Prozess zur Profilbildung einer Schule.

Die Welt dreht sich weiter und die Quentin Blake Europe School geht mit.

QB_Schiffe 3Aufgabe

Die „Quentin Blake Europe School“ ist eine von etwa 30 Staatlichen Europaschulen Berlins. Eine solche Schule bietet die Besonderheit des bilingualen Unterrichts in inzwischen neun Sprachkombinationen: Deutsch mit Französisch, Russisch, Türkisch oderoder. An der Quentin Blake wird Deutsch und Englisch gesprochen – British English wohlgemerkt. Jedenfalls war das früher so. Inzwischen hat die Welt sich weitergedreht: internationale Elternpaare unterhalten sich zwar auf Englisch, dieses Englisch ist aber eine Weltsprache und kein British English.
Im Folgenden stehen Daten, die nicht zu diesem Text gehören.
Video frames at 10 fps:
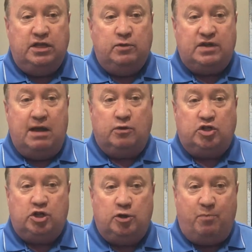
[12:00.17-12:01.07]
he was able to
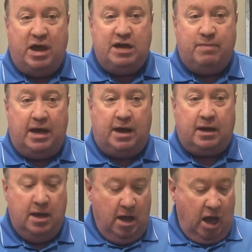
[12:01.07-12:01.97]
show the payback
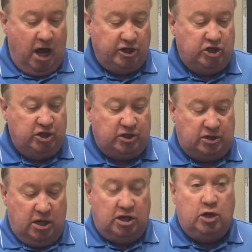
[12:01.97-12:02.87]
on
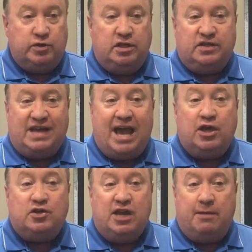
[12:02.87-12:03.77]
just using this
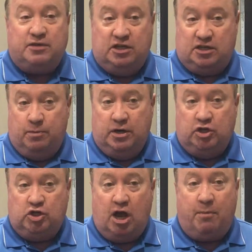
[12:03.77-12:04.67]
AccuSnap system in
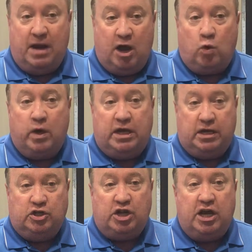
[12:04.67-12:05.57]
his shop and how quick he
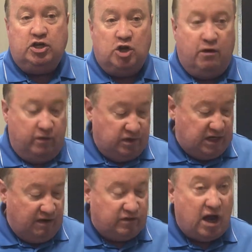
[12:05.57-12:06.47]
could change over and
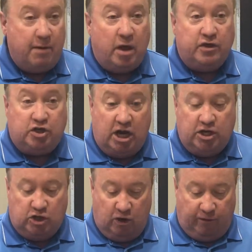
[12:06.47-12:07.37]
save time on the
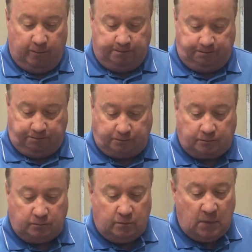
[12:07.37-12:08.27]
changeover.
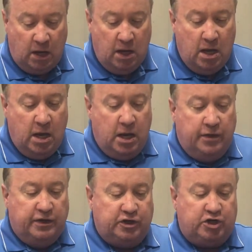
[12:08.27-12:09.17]

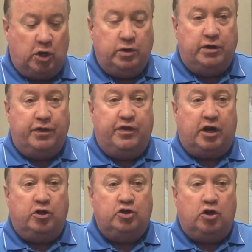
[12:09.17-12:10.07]
This is showing you the
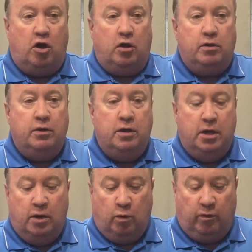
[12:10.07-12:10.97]
thicker jaw
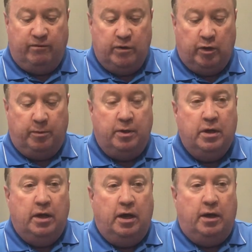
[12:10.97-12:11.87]
where we've milled
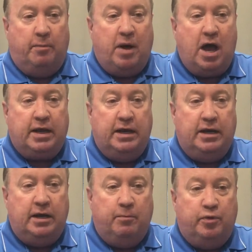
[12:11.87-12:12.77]
a pocket in
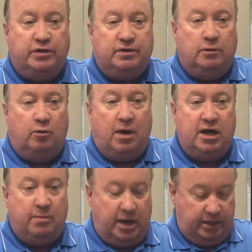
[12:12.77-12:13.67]
it and put some little
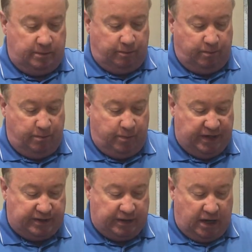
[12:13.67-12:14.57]
Mighty Bite
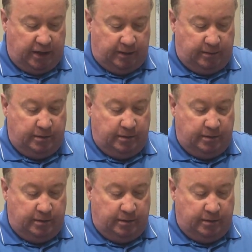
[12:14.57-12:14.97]
pieces on it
Die Kinder kommen von überall auf der Welt, Großbritannien ist nicht ihre Heimat, weder Englisch noch Deutsch sind ihre Muttersprache.
Die Schule merkt: hier ändert sich was, unser „altes“ Profil gibt es nicht mehr – aber wer sind wir jetzt? Antworten finden ist schwer, denn die Veränderungen sind komplex, aufwendig und emotional besetzt. Ein Blick von Außen könnte helfen.

Lösung

Gemeinsam mit einer Kollegin gestalte und moderiere ich einen eintägigen Workshop, in dem wir uns sowohl spielerisch als auch analytisch auf die Suche nach dem Schulprofil begeben. Dem gelebten, dem möglichen, dem gewünschten. Eine durchmischte Gruppe von Lehrern und Eltern, sowie der Direktorin zeichnet, schreibt, diskutiert, verwirft, ergänzt, trifft Entscheidungen. Am Ende blicken wir zufrieden zurück: „Ein Knoten ist geplatzt“, das sagen alle Teilnehmer. Endlich wurde einstimmig eine Zielstellung formuliert und erste Meilensteine für das nächste Schuljahr festgelegt. Und wieder die Erkenntnis: Der Prozess musste durchlaufen und erlebt werden, um verstanden, verinnerlicht und abgeschlossen werden zu können. Jetzt ist wieder Platz zum Denken.